Python 3.11, NumPy, SciPy (L-BFGS, logsumexp), Matplotlib, NLTK (Brown corpus),
pytest. CPU-only; no GPU required.
- Exact inference is one algorithm (sum-product) viewed two ways: eliminating variables one at a time (VE) or passing messages (BP); on trees they agree exactly, and loopy BP is the same fixed-point iteration on cyclic graphs.
- The HMM is a chain graphical model: forward-backward is sum-product, Viterbi is max-product, and Baum-Welch is EM with those as its E-step.
- MCMC (Gibbs) and variational inference are the two great families of approximate inference — Gibbs trades compute for asymptotic exactness, mean-field trades accuracy for a fast deterministic bound, and each wins in a different regime (HW4 makes the trade-off quantitative around the Ising phase transition).
- Discriminative structured models (CRFs) beat generative ones (HMMs) on tagging precisely because they can pack in overlapping, non-independent features of the input.

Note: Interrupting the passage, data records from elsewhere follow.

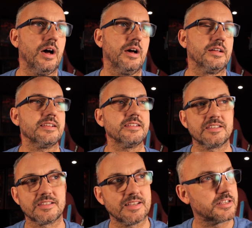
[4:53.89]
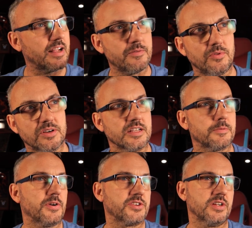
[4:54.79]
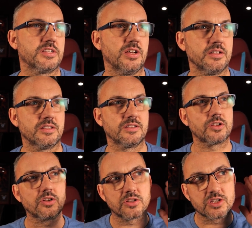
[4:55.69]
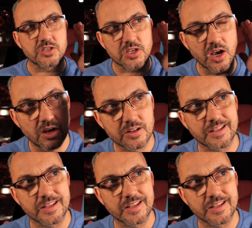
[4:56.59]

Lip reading: It says David Moyes is under pressure to turnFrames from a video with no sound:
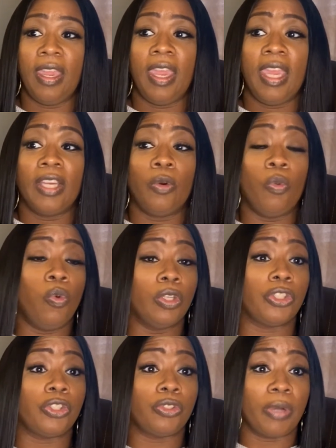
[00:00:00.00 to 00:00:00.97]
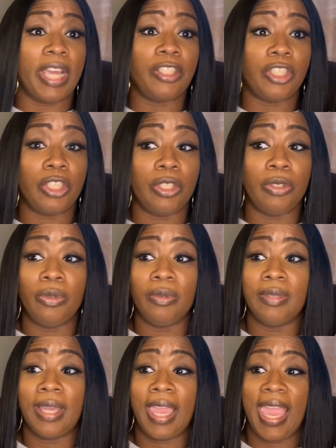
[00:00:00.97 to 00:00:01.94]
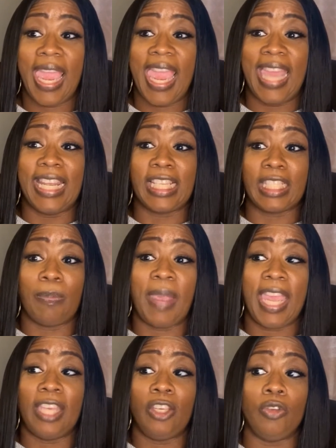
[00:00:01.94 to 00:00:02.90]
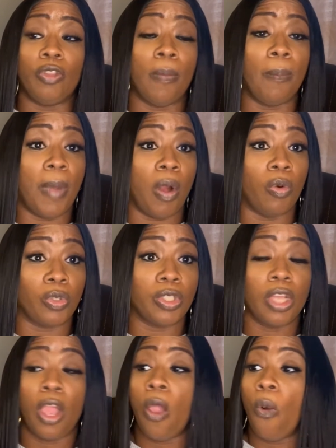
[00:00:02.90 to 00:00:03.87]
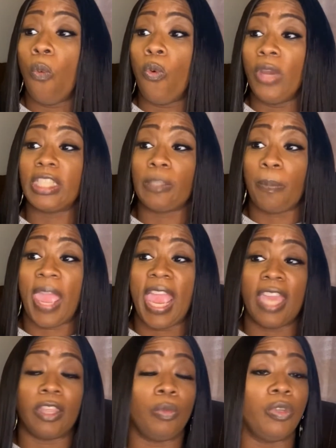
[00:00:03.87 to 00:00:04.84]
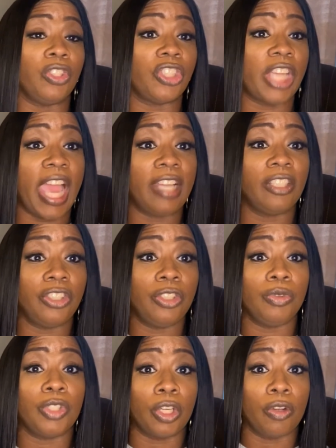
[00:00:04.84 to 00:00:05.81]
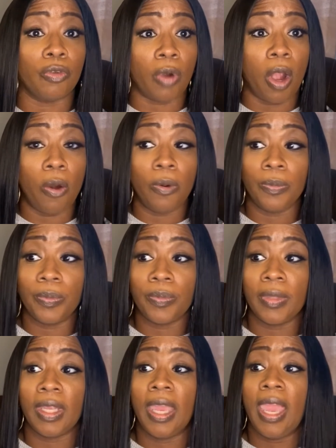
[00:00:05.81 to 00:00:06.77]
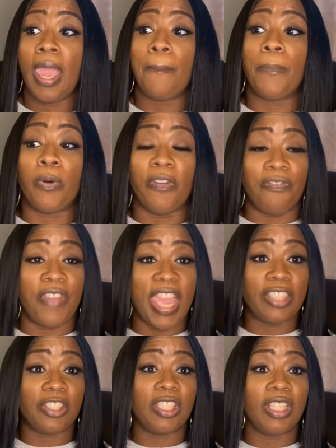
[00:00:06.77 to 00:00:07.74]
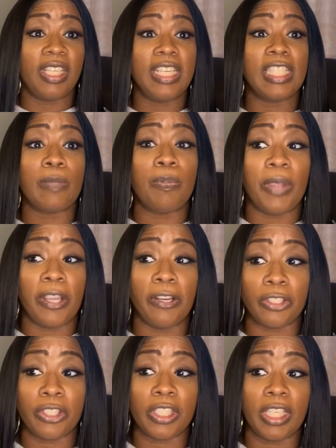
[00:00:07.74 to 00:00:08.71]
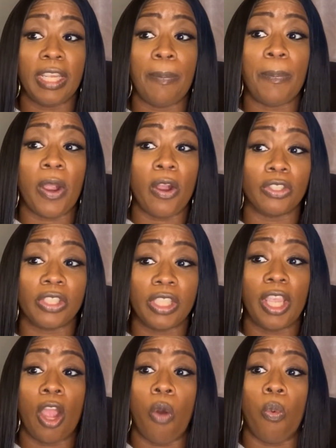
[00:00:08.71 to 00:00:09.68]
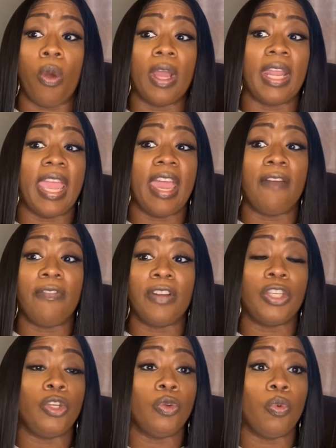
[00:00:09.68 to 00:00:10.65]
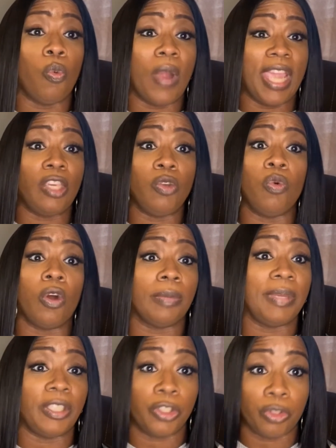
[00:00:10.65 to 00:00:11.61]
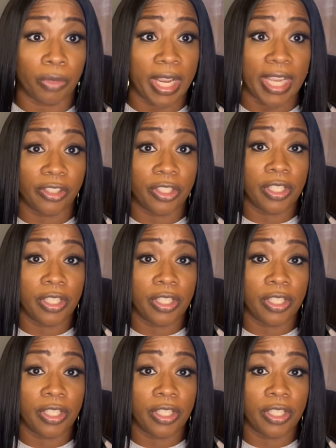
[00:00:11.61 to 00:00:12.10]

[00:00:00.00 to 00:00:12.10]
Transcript: will stretch you and expand you the most? Which path will challenge you to grow professionally, spiritually, personally, or whatever way you want to be stretched?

Based on the assignments of CMU 10-708 Probabilistic Graphical Models by Eric P. Xing and Matt Gormley (Carnegie Mellon University). This repository is an independent educational reimplementation; all course materials, datasets, and specifications belong to their original authors. The Brown corpus is distributed with NLTK. Original code in this repo is released under the MIT License.